We got a brief teaser of this last night when, after scoring the Dodgers’ ninth run on a Logan Forsythe double, TBS analyst Ron Darling criticized Puig for his “shenanigans” and “rubbing it in.” Never mind that his third base coach was waving him home and that, if he didn’t run hard, he was just as likely to be criticized for dogging it. In other news, baseball teams don’t stop trying in the fourth inning of baseball games, nor should they.

That was just an appetizer, though. The first real course of the “Puig is a problem” feast we’re likely to be served over the next week and a half comes from Phil Mushnick of the New York Post, who wrote it even before the Dodgers won Game 5 last night:

If you were raised to love baseball and to recognize the smart, winning kind from everything less, the Dodgers’ Yasiel Puig is insufferable.
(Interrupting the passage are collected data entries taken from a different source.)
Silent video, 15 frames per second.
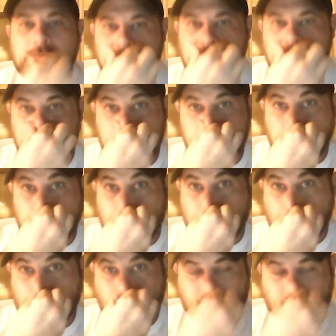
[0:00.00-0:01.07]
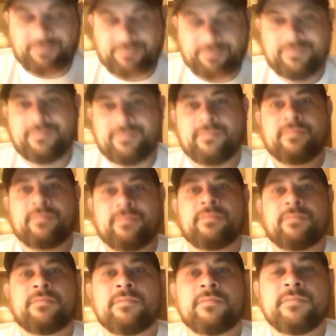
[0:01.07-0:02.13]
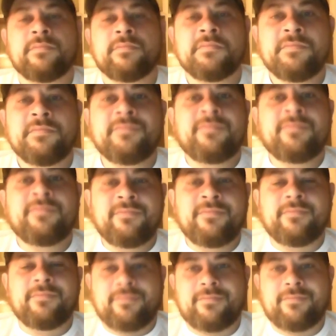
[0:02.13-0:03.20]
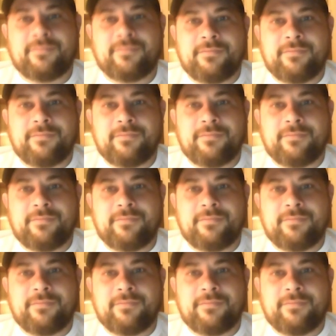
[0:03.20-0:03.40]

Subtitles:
(not speaking)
As the sport is diminished by professionals who disregard the basic act of running to first base as a matter of style, Puig, an incurable home-plate poser, often makes turning doubles and triples into singles appear effortless . . . In the postseason, Puig continues to behave as if he’s in the Home Run Derby. He even seems to relish his high-risk flamboyant foolishness despite frequent backfires.

This may as well be a fill in the blanks column from 2013 or 2014, when “Puig is a flashy showboater who costs his team more than he gives it” columns were all the rage. It ignores the fact that Puig, commonly dinged for being lazy, worked his butt off in 2017, particularly on defense, to the point where he has a strong case for a Gold Glove this year. It also ignores his .455/.538/.727 line in the NLDS sweep of the Diamondbacks and his .389/.500/.611 line against the Cubs in the NLCS. In the regular season he set career highs for games, homers, RBI, stolen bases and almost set a career high for walks despite having seventy fewer plate appearances than he did back in 2013 when he walked 67 times. He’s not the MVP candidate some thought he might be, but he’s a fantastic player who has been a key part of the Dodgers winning their first pennant in 29 years.
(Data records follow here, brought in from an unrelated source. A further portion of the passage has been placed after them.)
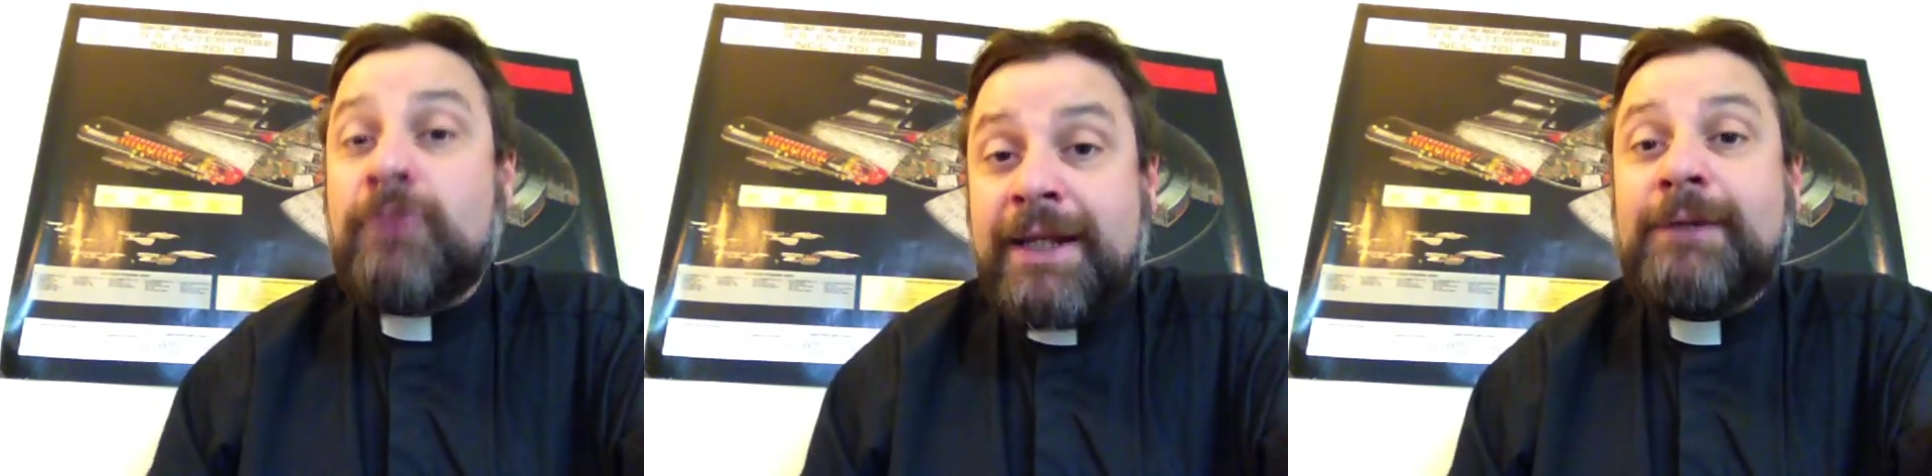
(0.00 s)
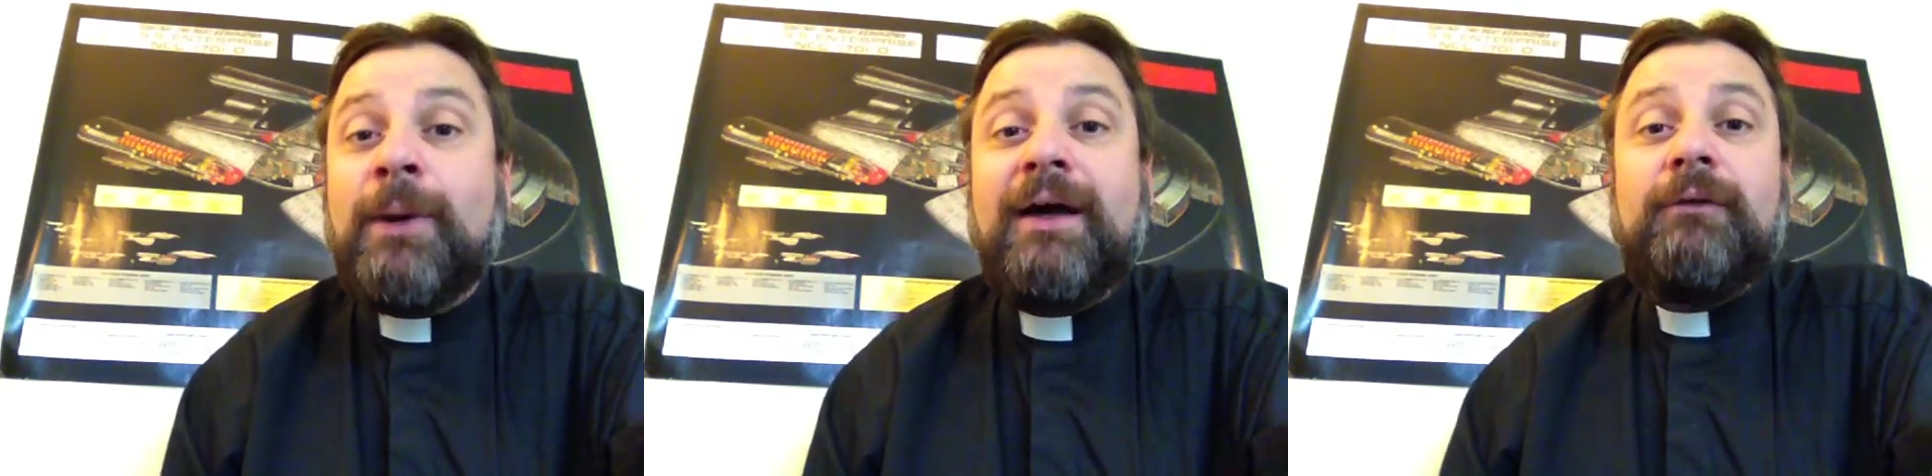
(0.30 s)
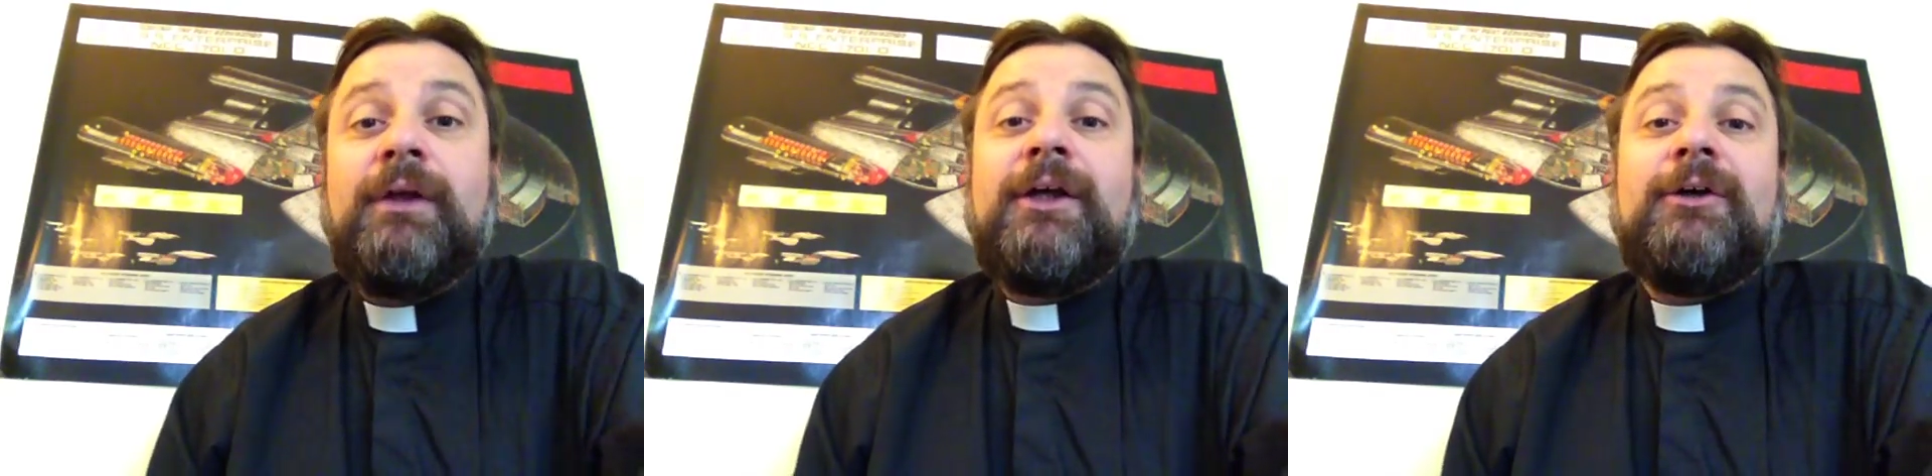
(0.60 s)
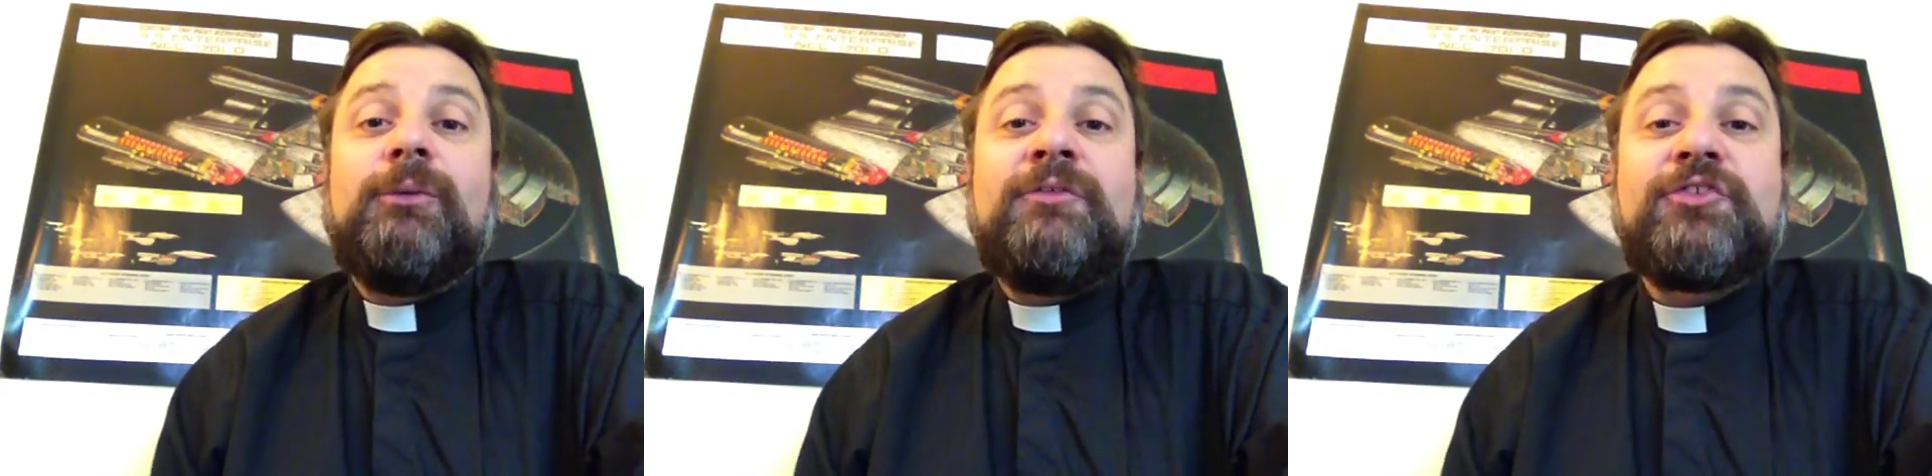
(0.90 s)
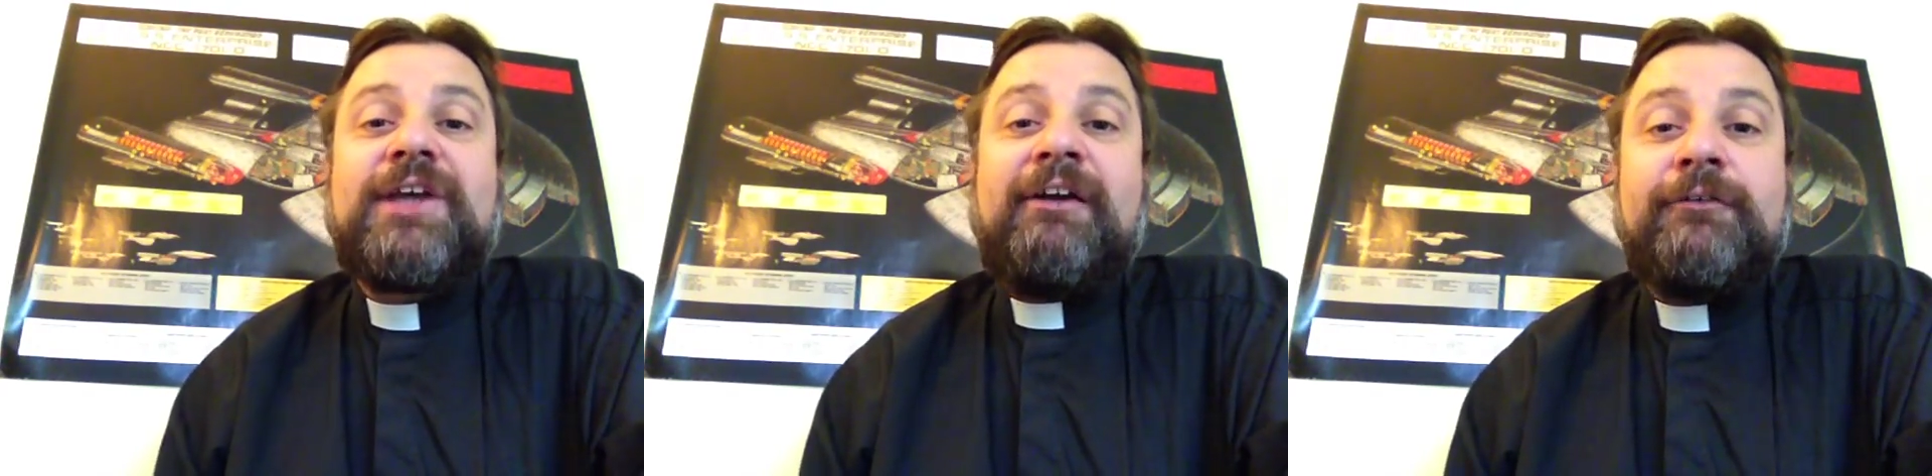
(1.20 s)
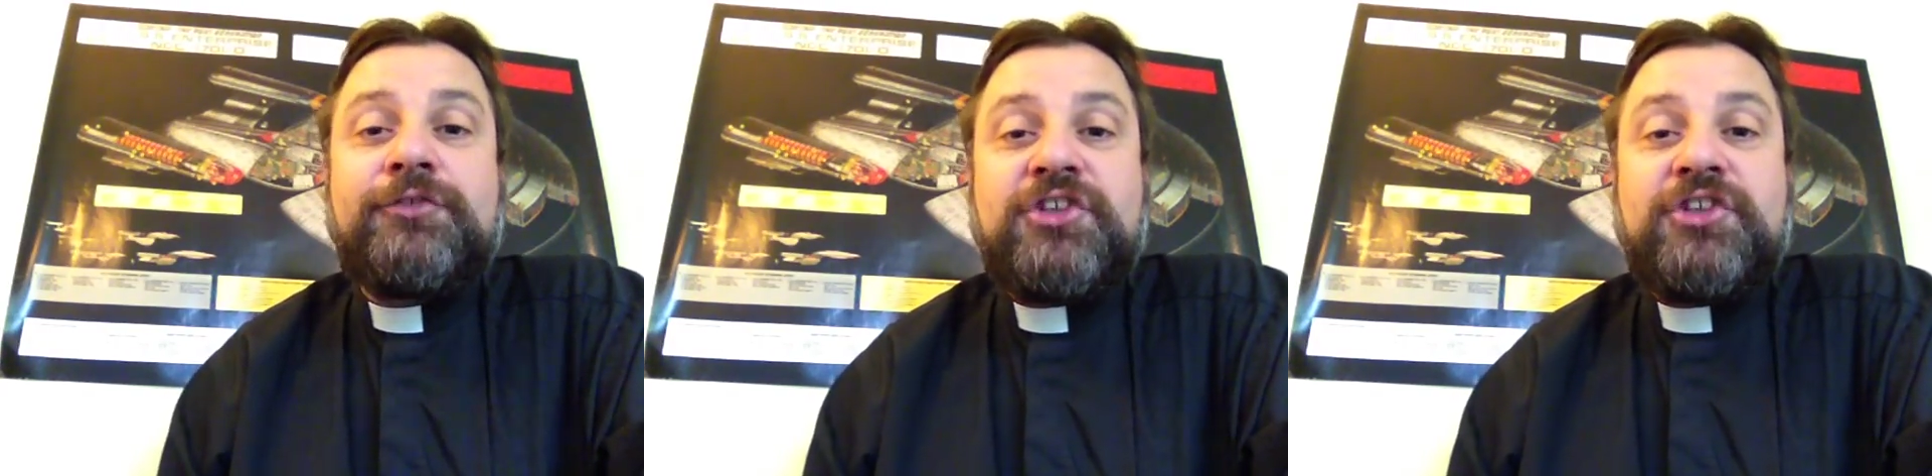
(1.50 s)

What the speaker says: really well with Scarif's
But the dings on Puig from the likes of Mushnick have rarely been about production. They’ve simply been about style and the manner in which he’s carried himself. To the extent those issues were legitimate points of criticism — particularly his tardiness, his relationships with his teammates and his at times questionable dedication — they have primarily been in-house concerns for the Dodgers, not the casual fan like Mushnick. On that score the Dodgers have dealt with Puig and, by all accounts, Puig has responded pretty well. An occasional lapse to be sure, but nothing which makes him a greater burden than a benefit. I mean, if he was, would be be batting cleanup in a pennant-clinching game?

So if the beef with Puig is not really about baseball, what could Phil Mushnick’s issue with him possible be?

I, for one, have no idea whatsoever.